[Saved entries]
—————

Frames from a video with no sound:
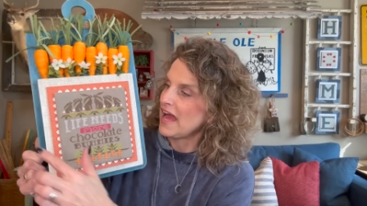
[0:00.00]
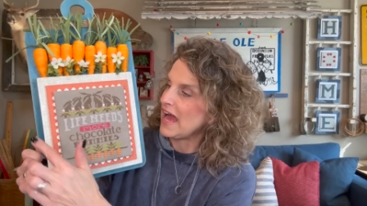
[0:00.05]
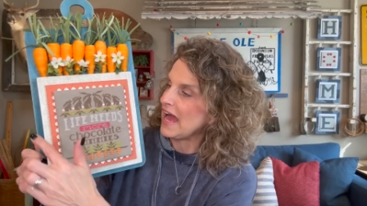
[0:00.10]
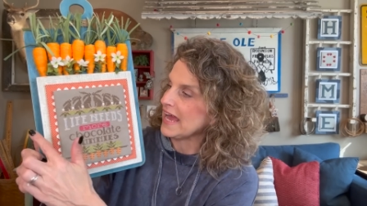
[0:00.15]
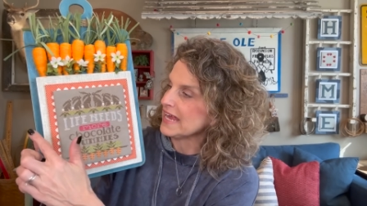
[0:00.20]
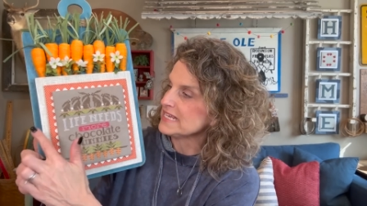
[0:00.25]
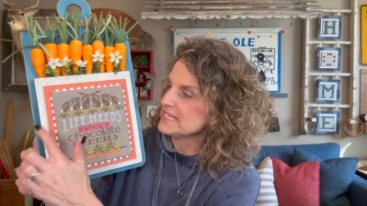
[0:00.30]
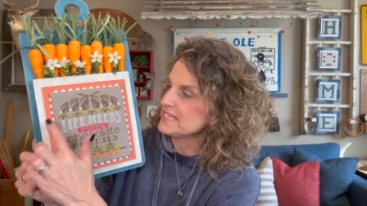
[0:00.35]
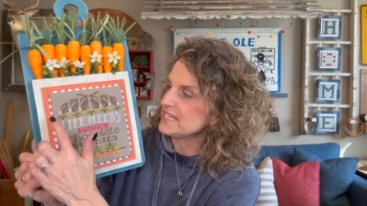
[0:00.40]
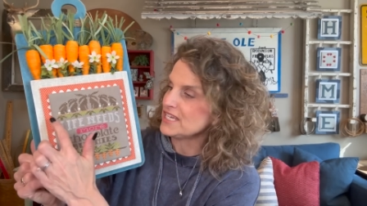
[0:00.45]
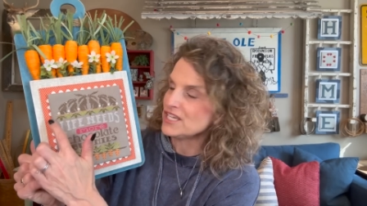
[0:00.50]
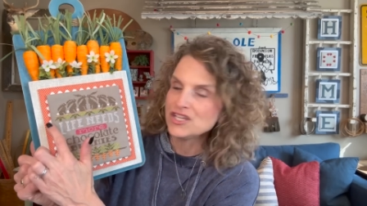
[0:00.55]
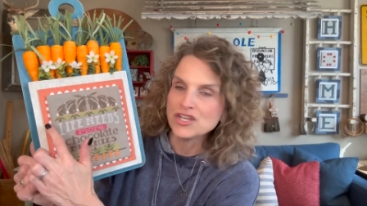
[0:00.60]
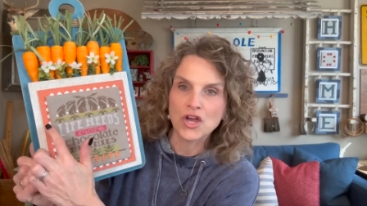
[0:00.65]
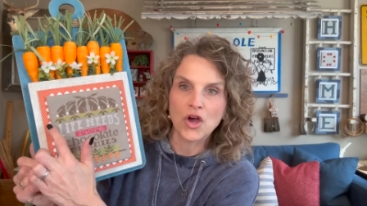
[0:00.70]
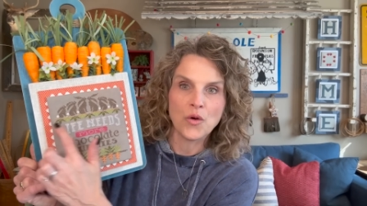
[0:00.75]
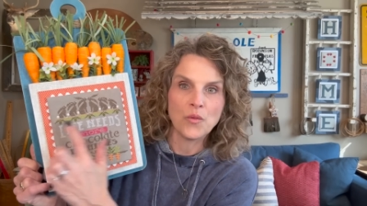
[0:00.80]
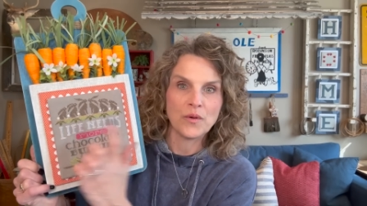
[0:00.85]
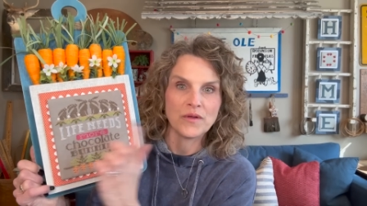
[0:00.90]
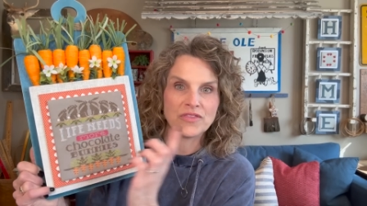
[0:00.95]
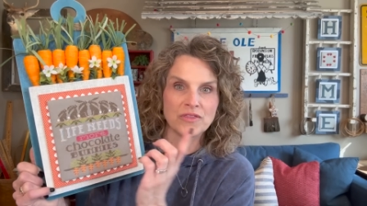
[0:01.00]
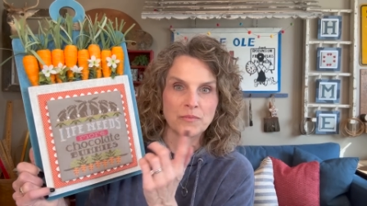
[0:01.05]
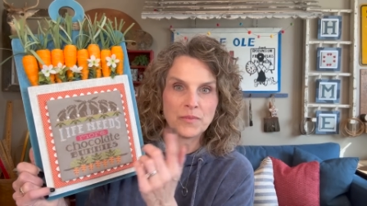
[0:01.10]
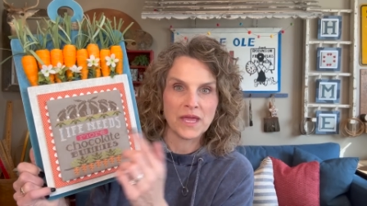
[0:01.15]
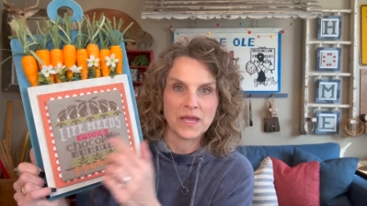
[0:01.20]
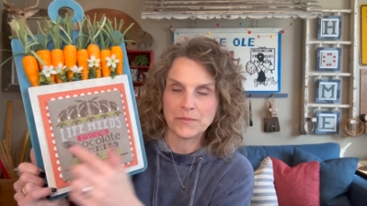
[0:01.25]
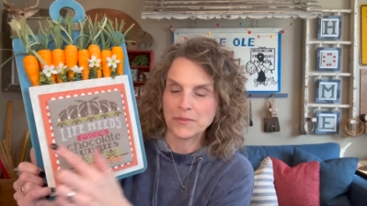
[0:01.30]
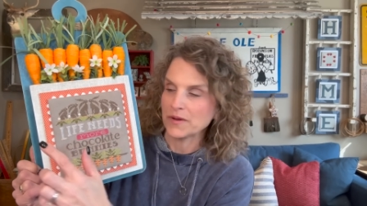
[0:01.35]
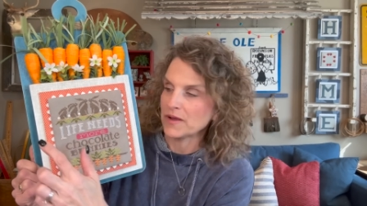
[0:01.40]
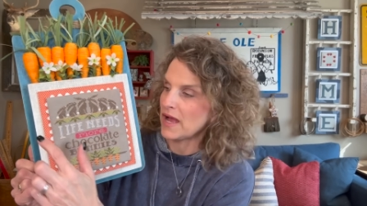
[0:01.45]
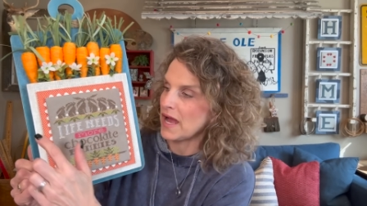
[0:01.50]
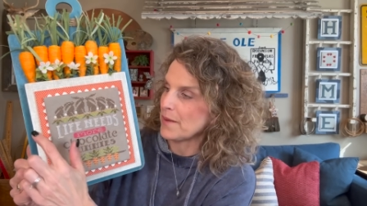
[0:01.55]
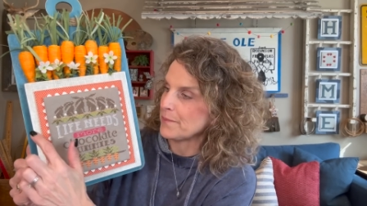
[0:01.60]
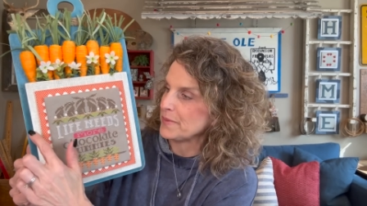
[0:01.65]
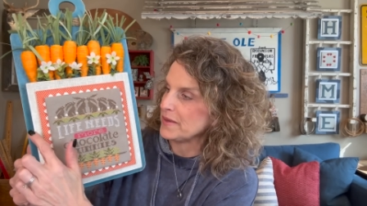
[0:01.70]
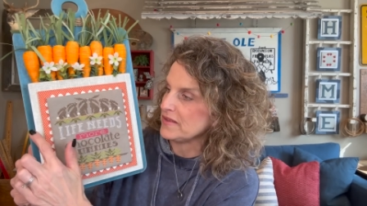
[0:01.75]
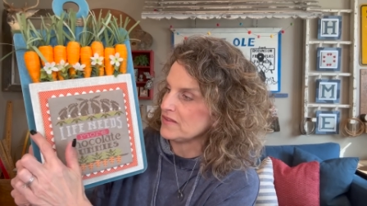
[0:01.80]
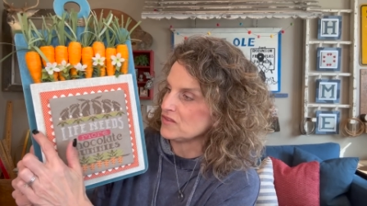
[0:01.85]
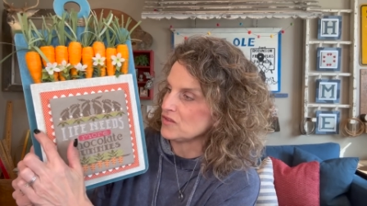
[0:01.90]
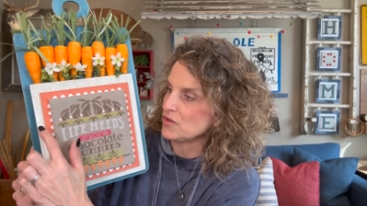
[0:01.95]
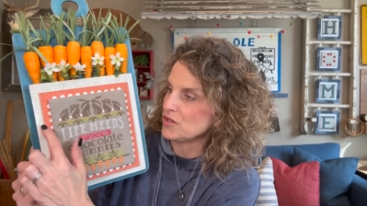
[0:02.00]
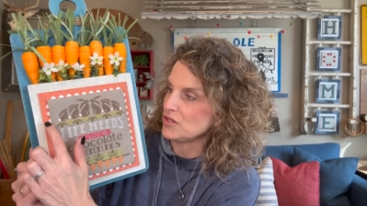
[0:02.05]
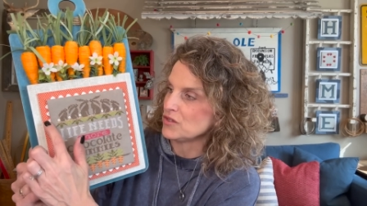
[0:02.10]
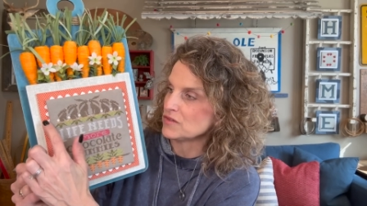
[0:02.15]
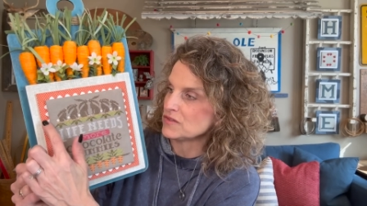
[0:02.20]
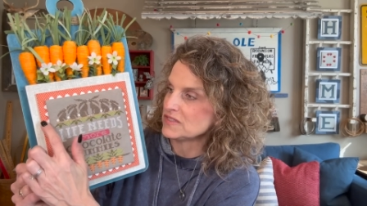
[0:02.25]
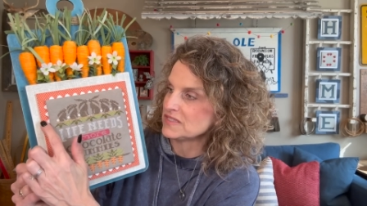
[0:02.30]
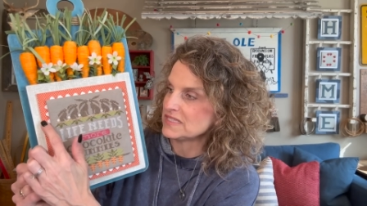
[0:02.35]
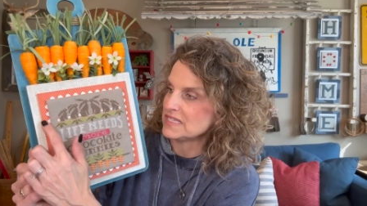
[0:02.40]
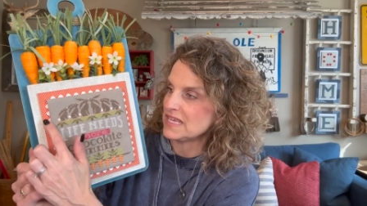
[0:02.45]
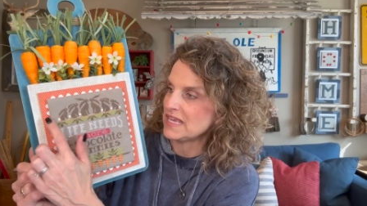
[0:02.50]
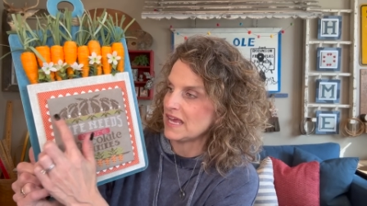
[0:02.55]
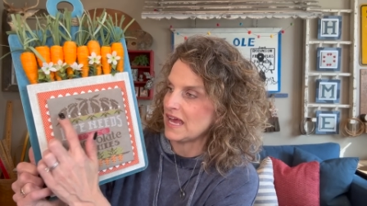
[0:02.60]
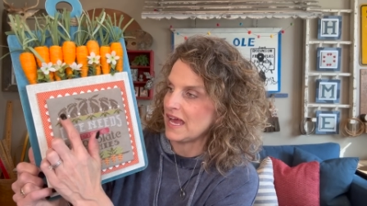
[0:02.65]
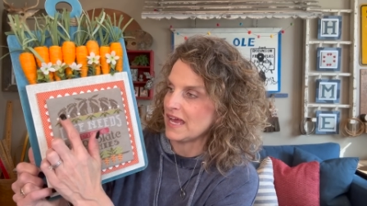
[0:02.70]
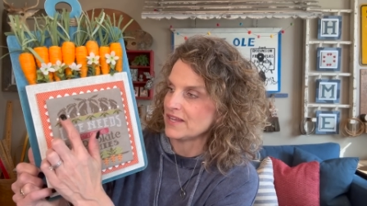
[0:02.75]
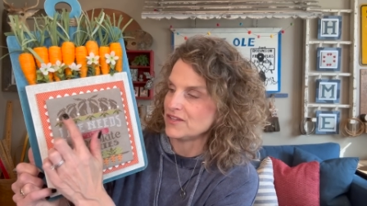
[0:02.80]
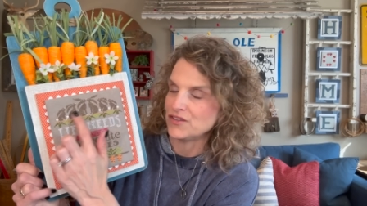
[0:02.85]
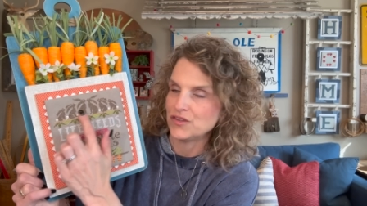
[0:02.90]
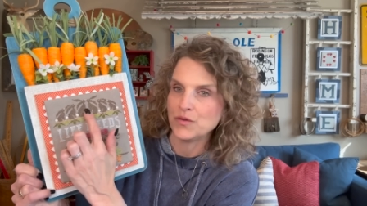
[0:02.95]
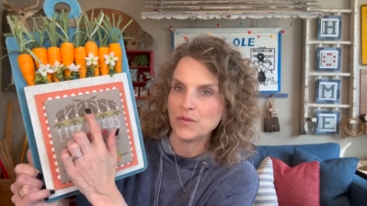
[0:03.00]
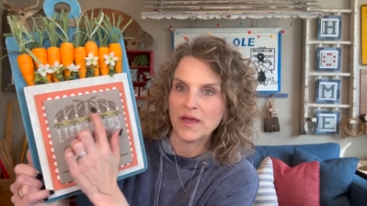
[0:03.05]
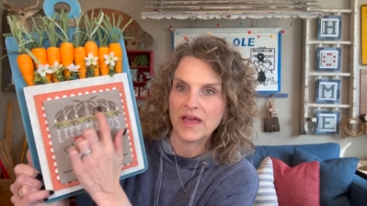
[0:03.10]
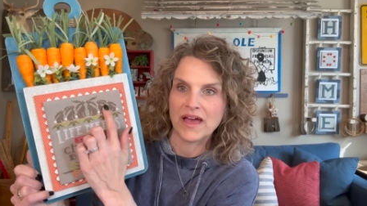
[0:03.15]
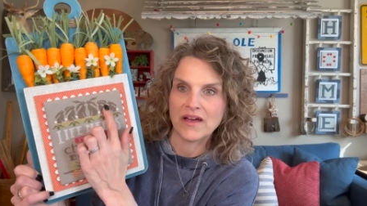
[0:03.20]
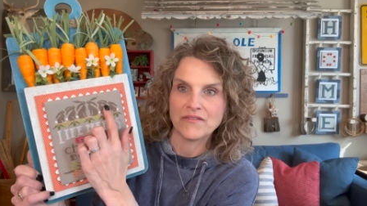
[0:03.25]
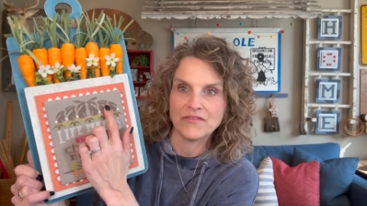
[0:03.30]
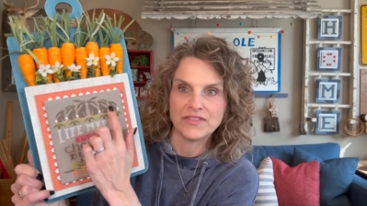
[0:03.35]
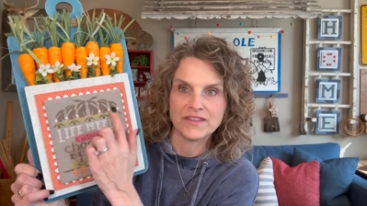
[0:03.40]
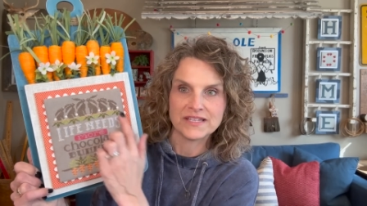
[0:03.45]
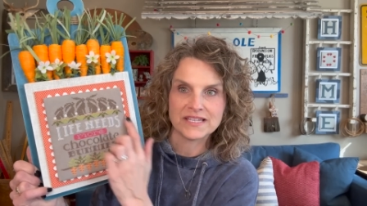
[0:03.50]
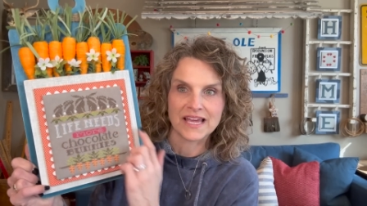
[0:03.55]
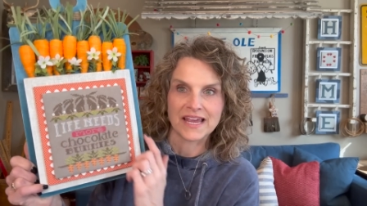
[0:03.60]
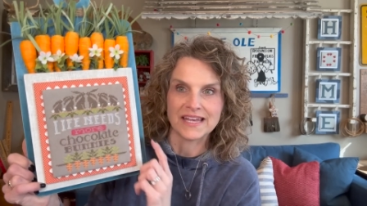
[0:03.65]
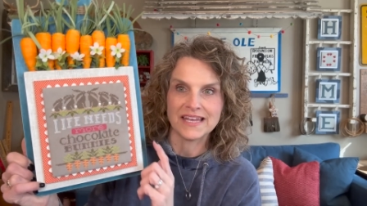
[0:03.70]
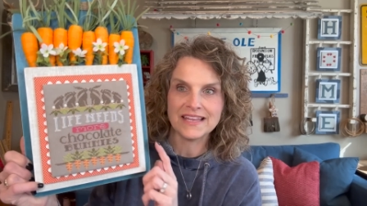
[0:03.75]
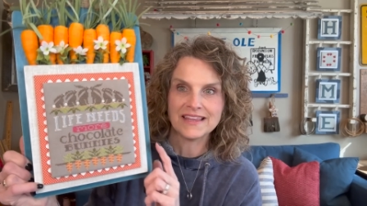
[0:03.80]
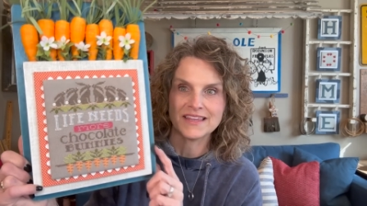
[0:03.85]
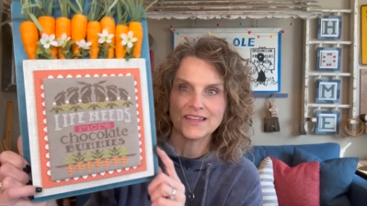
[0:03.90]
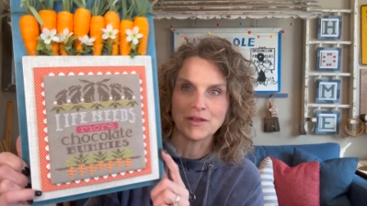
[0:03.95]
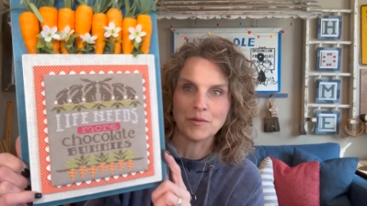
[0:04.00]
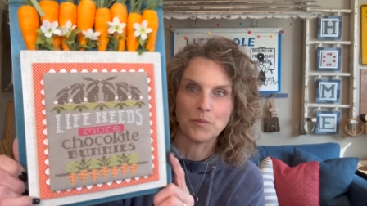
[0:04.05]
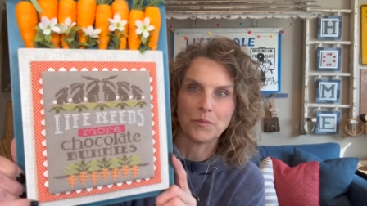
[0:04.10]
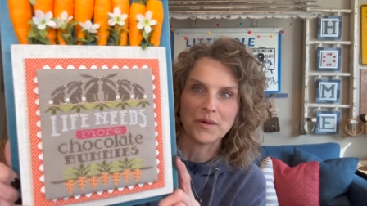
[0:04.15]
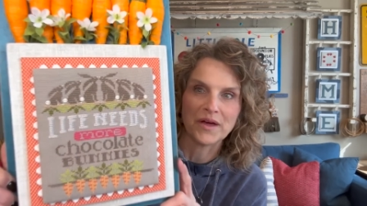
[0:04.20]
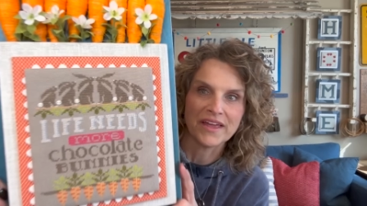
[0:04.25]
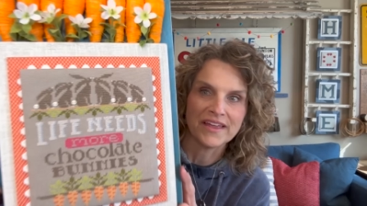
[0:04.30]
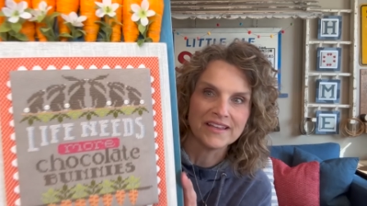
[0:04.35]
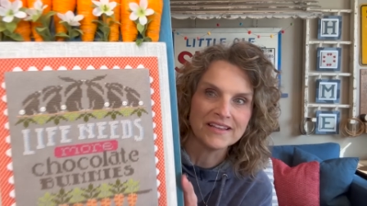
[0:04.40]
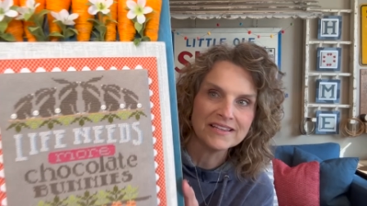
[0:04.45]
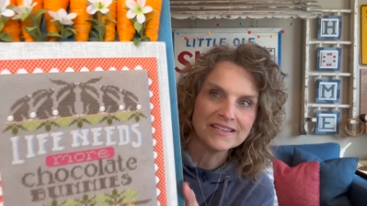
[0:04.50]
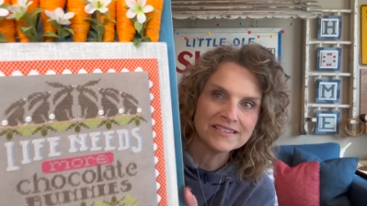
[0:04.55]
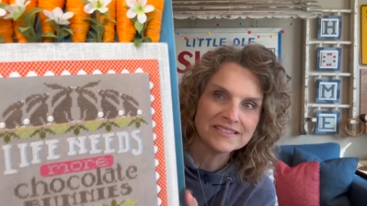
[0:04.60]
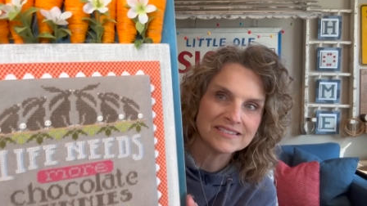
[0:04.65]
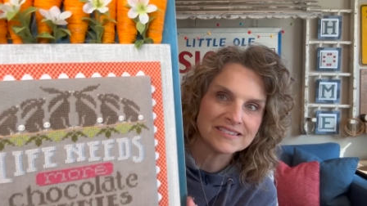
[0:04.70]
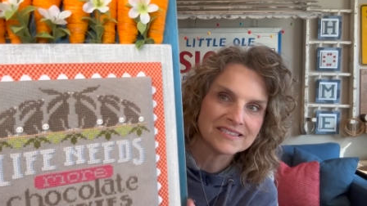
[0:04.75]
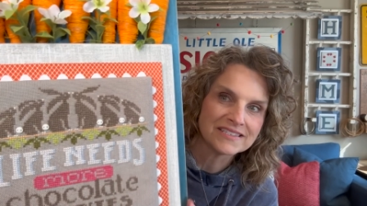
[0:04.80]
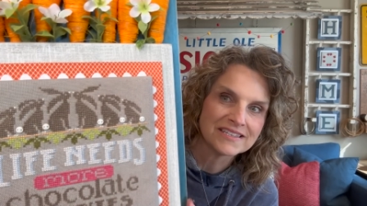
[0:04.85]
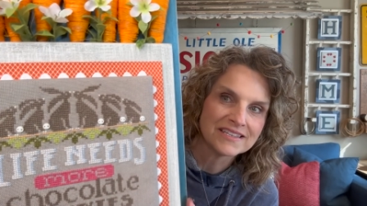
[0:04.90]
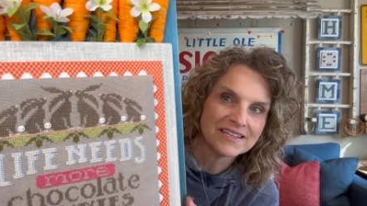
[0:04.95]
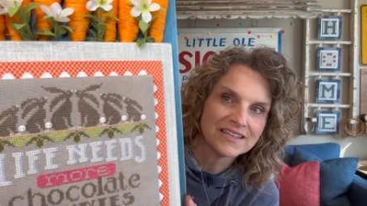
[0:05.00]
I did go with the paper copy, so you'll see I do have the tiny little buttons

—————

▶ **What needs to be done**: Reproduce the entries above exactly, though not their pictures.

▶ **Solved exercise**:
Frames from a video with no sound:
[0:00.00]
[0:00.05]
[0:00.10]
[0:00.15]
[0:00.20]
[0:00.25]
[0:00.30]
[0:00.35]
[0:00.40]
[0:00.45]
[0:00.50]
[0:00.55]
[0:00.60]
[0:00.65]
[0:00.70]
[0:00.75]
[0:00.80]
[0:00.85]
[0:00.90]
[0:00.95]
[0:01.00]
[0:01.05]
[0:01.10]
[0:01.15]
[0:01.20]
[0:01.25]
[0:01.30]
[0:01.35]
[0:01.40]
[0:01.45]
[0:01.50]
[0:01.55]
[0:01.60]
[0:01.65]
[0:01.70]
[0:01.75]
[0:01.80]
[0:01.85]
[0:01.90]
[0:01.95]
[0:02.00]
[0:02.05]
[0:02.10]
[0:02.15]
[0:02.20]
[0:02.25]
[0:02.30]
[0:02.35]
[0:02.40]
[0:02.45]
[0:02.50]
[0:02.55]
[0:02.60]
[0:02.65]
[0:02.70]
[0:02.75]
[0:02.80]
[0:02.85]
[0:02.90]
[0:02.95]
[0:03.00]
[0:03.05]
[0:03.10]
[0:03.15]
[0:03.20]
[0:03.25]
[0:03.30]
[0:03.35]
[0:03.40]
[0:03.45]
[0:03.50]
[0:03.55]
[0:03.60]
[0:03.65]
[0:03.70]
[0:03.75]
[0:03.80]
[0:03.85]
[0:03.90]
[0:03.95]
[0:04.00]
[0:04.05]
[0:04.10]
[0:04.15]
[0:04.20]
[0:04.25]
[0:04.30]
[0:04.35]
[0:04.40]
[0:04.45]
[0:04.50]
[0:04.55]
[0:04.60]
[0:04.65]
[0:04.70]
[0:04.75]
[0:04.80]
[0:04.85]
[0:04.90]
[0:04.95]
[0:05.00]
I did go with the paper copy, so you'll see I do have the tiny little buttons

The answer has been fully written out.